Savita Pandey, una viajera diaria de Jarkopar a Nerul, recordó la fanfarria durante la inauguración de la estación. “Hubo tanto ruido cuando se abrieron las estaciones. Discursos, pancartas, selfies. Pero seis años después, el baño público todavía está bloqueado. ¿Cuál es el punto de tales inauguraciones cuando faltan instalaciones básicas?”
Pooja Jadhav, una estudiante universitaria que viaja diariamente a Nerul desde Bamandongari, dijo: “Bebo la menor agua posible antes de viajar porque sé que no hay un inodoro disponible. No es saludable, pero no quiero enfrentar una emergencia en el tren”. Sujata Kamat, una maestra jubilada, agregó: “No solo es inconveniente, no está firmado. Es como si las mujeres no existieran en su planificación”.
¿Quién es responsable?
Según Prasad Pagare, gerente de la estación adjunta de Kharkopar, la responsabilidad de los baños recae en la Corporación de Desarrollo de la Ciudad y Industrial (CIDCO), no con los ferrocarriles.

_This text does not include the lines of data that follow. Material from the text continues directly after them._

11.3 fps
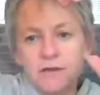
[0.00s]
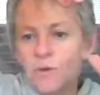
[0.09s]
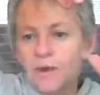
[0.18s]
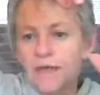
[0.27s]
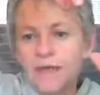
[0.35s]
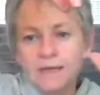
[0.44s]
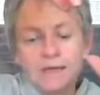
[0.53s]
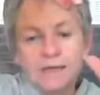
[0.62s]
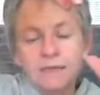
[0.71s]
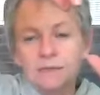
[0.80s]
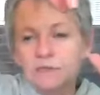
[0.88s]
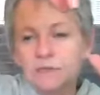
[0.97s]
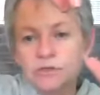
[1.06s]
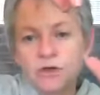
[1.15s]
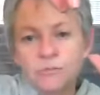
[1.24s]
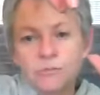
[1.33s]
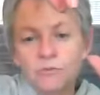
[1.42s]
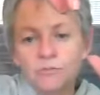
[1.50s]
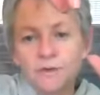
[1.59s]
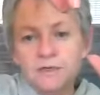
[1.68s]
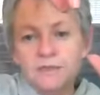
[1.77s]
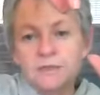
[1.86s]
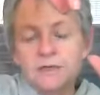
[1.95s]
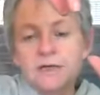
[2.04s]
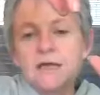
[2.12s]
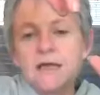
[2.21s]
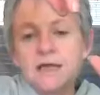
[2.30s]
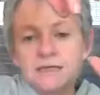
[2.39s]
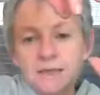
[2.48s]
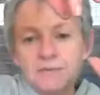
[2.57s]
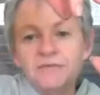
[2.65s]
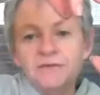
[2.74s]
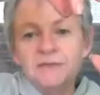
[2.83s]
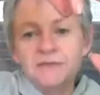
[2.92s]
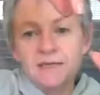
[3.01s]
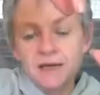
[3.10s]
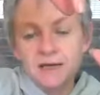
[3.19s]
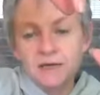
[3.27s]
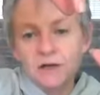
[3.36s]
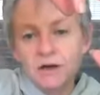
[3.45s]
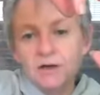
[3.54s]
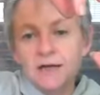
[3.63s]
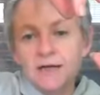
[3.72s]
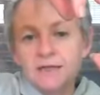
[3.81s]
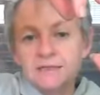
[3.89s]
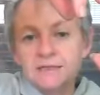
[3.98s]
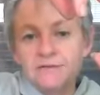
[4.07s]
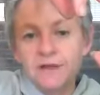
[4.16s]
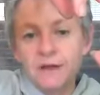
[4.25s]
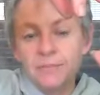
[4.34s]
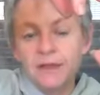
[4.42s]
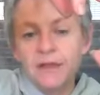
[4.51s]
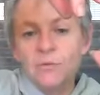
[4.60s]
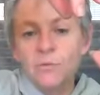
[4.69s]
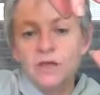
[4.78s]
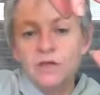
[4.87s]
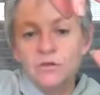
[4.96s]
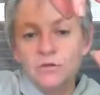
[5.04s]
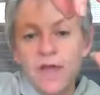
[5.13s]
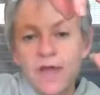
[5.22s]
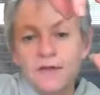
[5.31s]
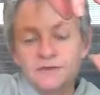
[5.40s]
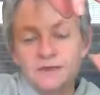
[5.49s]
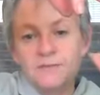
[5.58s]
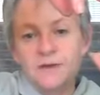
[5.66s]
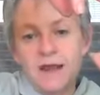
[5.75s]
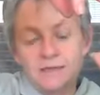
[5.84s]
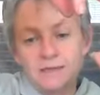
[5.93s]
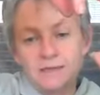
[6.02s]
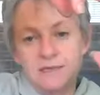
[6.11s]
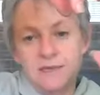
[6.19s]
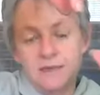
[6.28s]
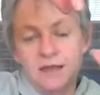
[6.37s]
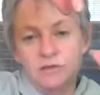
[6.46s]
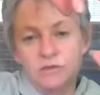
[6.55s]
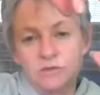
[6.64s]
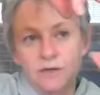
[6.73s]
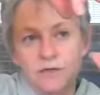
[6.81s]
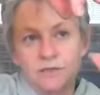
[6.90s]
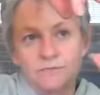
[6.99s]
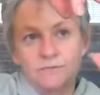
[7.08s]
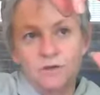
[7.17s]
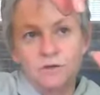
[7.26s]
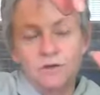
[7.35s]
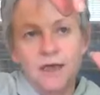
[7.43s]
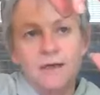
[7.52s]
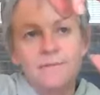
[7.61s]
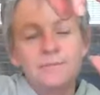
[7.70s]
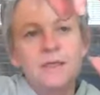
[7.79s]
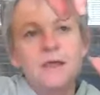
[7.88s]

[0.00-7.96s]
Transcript: we get little to no movement, except if it's a young dog and it's developing, we do have some laxity in that joint. Okay.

“Cidco entregó los inodoros a una ONG, Sant Jannabai Seva Sanstha, dirigido por PV Patil. Contrataron a los cuidadores que cobran R5 por uso, pero debido al bajo uso, muchos se han ido. En algunos días, ganan menos de Rs 50”, dijo. Pagare agregó que en emergencias, los pasajeros son redirigidos no oficialmente al inodoro del personal en la Plataforma 2.
Cuando se contactó, Cidco Pro Priya Ratambe inicialmente declaró que los baños caen bajo la jurisdicción de los ferrocarriles. Sin embargo, cuando se muestran fotografías de las instalaciones bloqueadas y el mal mantenimiento, dijo que había alertado al ingeniero preocupado. “Lo estamos investigando”, agregó.
Central Railway Pro Dr Swapnil Nila sostuvo que todas las estaciones más allá de Vashi, incluidas Kharkopar y Bamandongari, están bajo la jurisdicción de Cidco. “Cidco maneja el mantenimiento, incluidos los baños”, dijo.
El activista social Sachin Raje, quien ha visitado repetidamente la oficina de Bamandongari de Cidco con respecto al problema, dijo: “Después de múltiples quejas, lograron abrir solo un inodoro. Pero el suministro de agua sigue siendo un problema importante. Nada se moverá hasta que ambas agencias dejen de señalar los dedos y asuman la responsabilidad conjunta”.